- **WHAT THIS TASK INVOLVES**
Where an entry contains a picture, skip the picture and write out everything else exactly.

- **RECORDS PROVIDED**
--

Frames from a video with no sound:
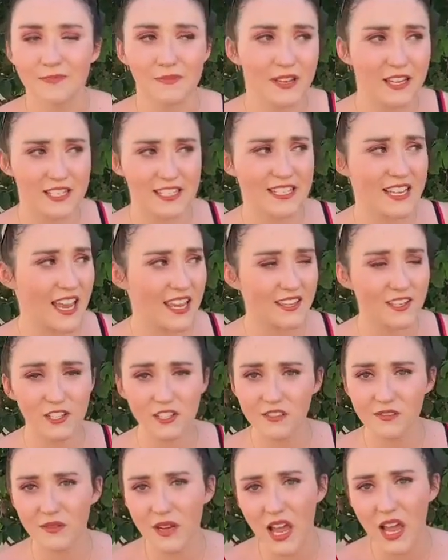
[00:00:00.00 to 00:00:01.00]
Because 10
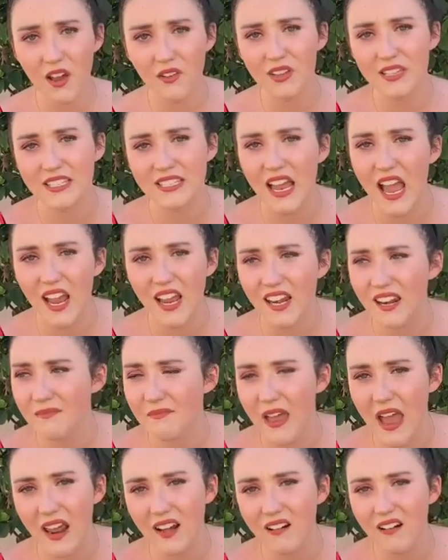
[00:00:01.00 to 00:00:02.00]
years from now, it's not going to
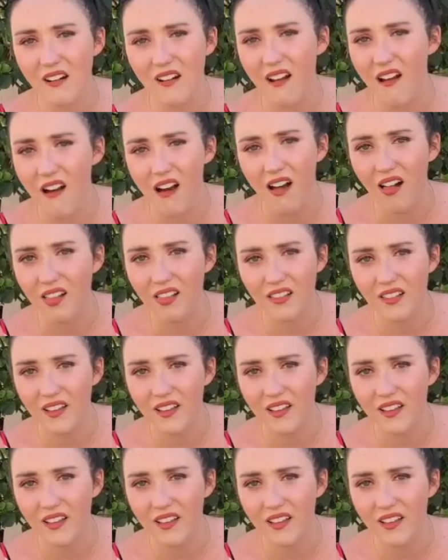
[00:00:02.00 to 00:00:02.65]
matter at all.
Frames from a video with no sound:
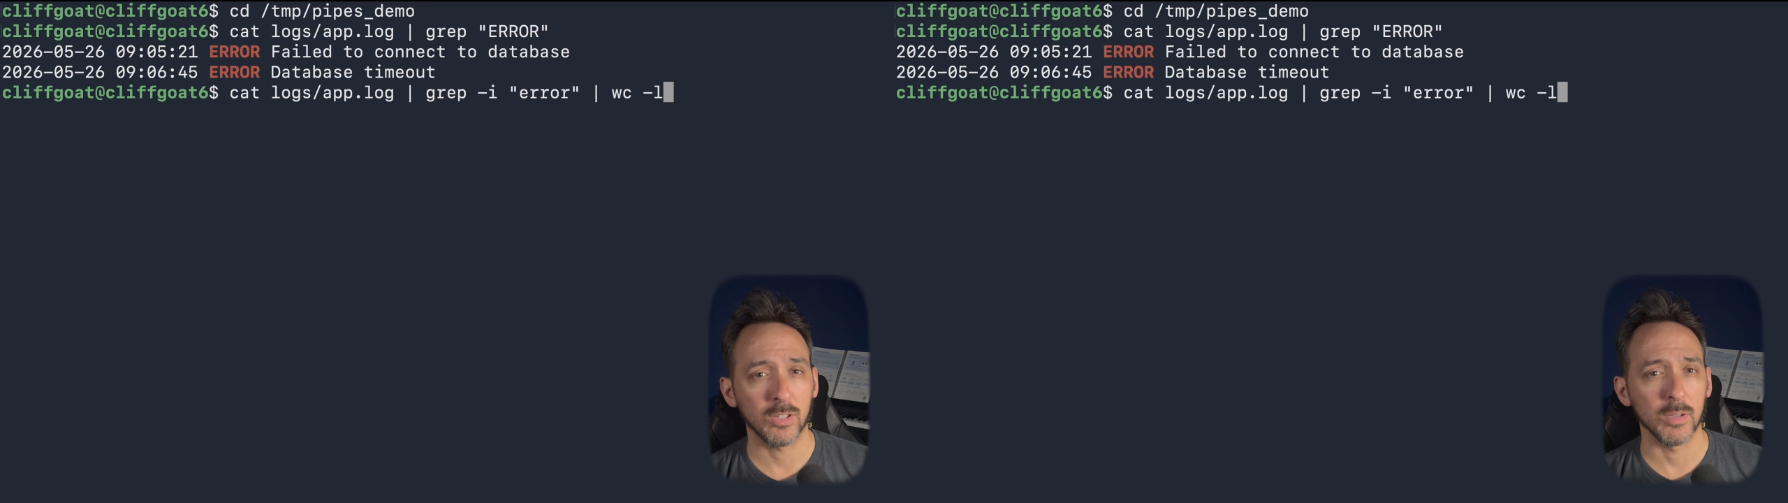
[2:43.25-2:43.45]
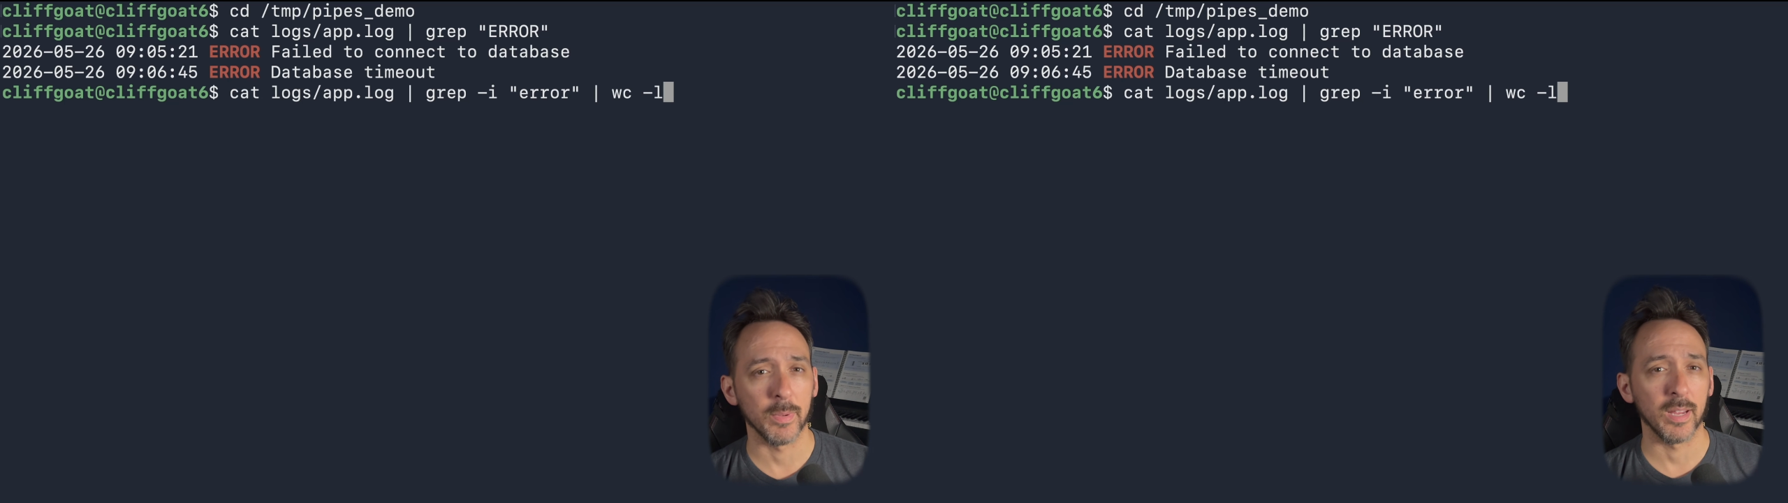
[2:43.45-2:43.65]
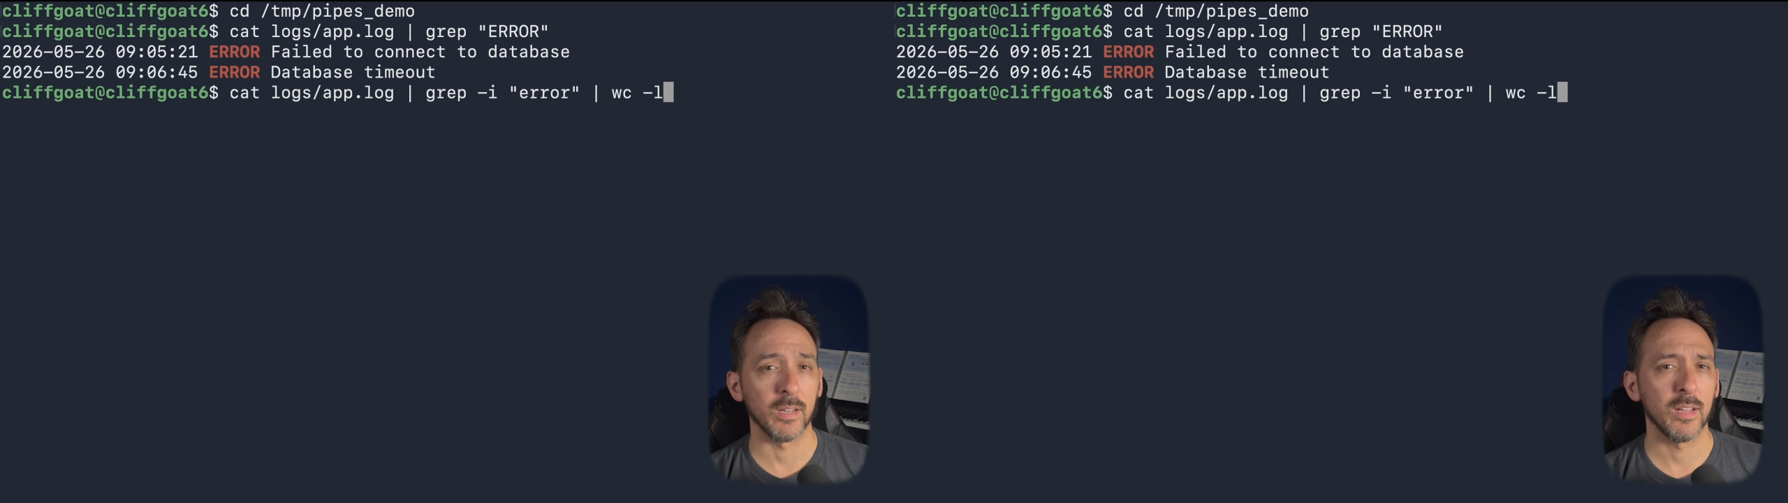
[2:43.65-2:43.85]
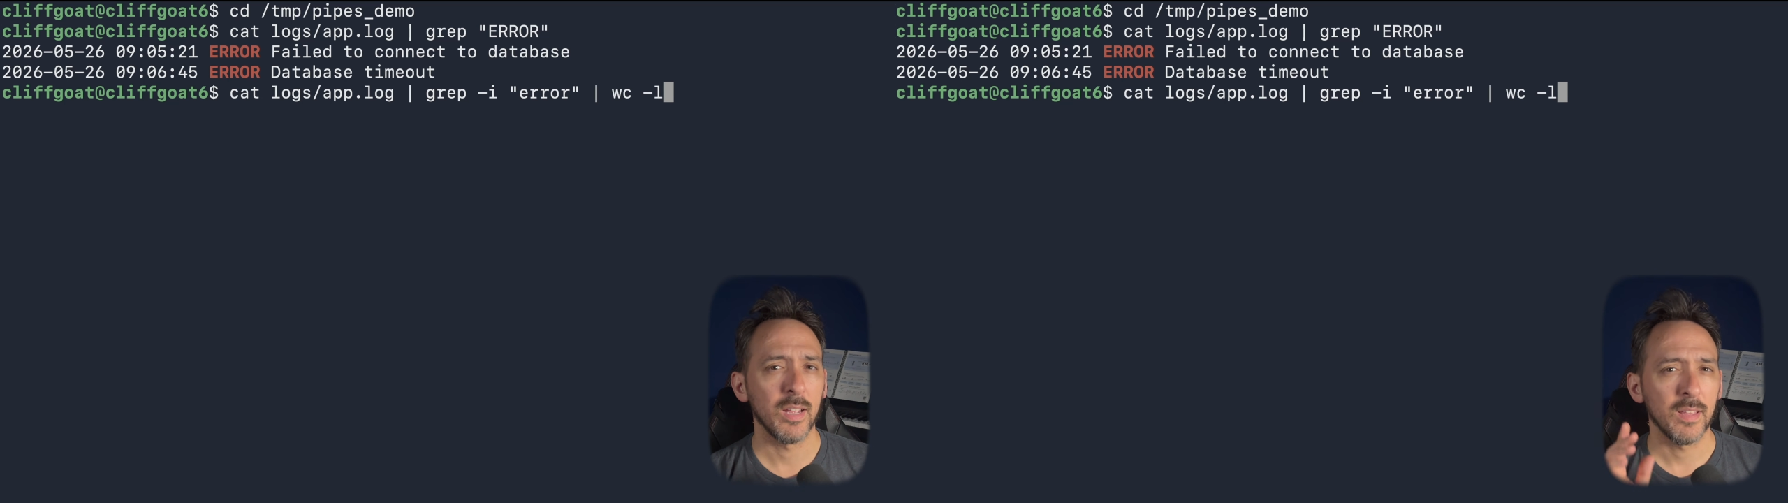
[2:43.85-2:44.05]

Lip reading: command.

--

- **ANSWER TO THE EXERCISE**
Frames from a video with no sound:
[00:00:00.00 to 00:00:01.00]
Because 10
[00:00:01.00 to 00:00:02.00]
years from now, it's not going to
[00:00:02.00 to 00:00:02.65]
matter at all.
Frames from a video with no sound:
[2:43.25-2:43.45]
[2:43.45-2:43.65]
[2:43.65-2:43.85]
[2:43.85-2:44.05]

Lip reading: command.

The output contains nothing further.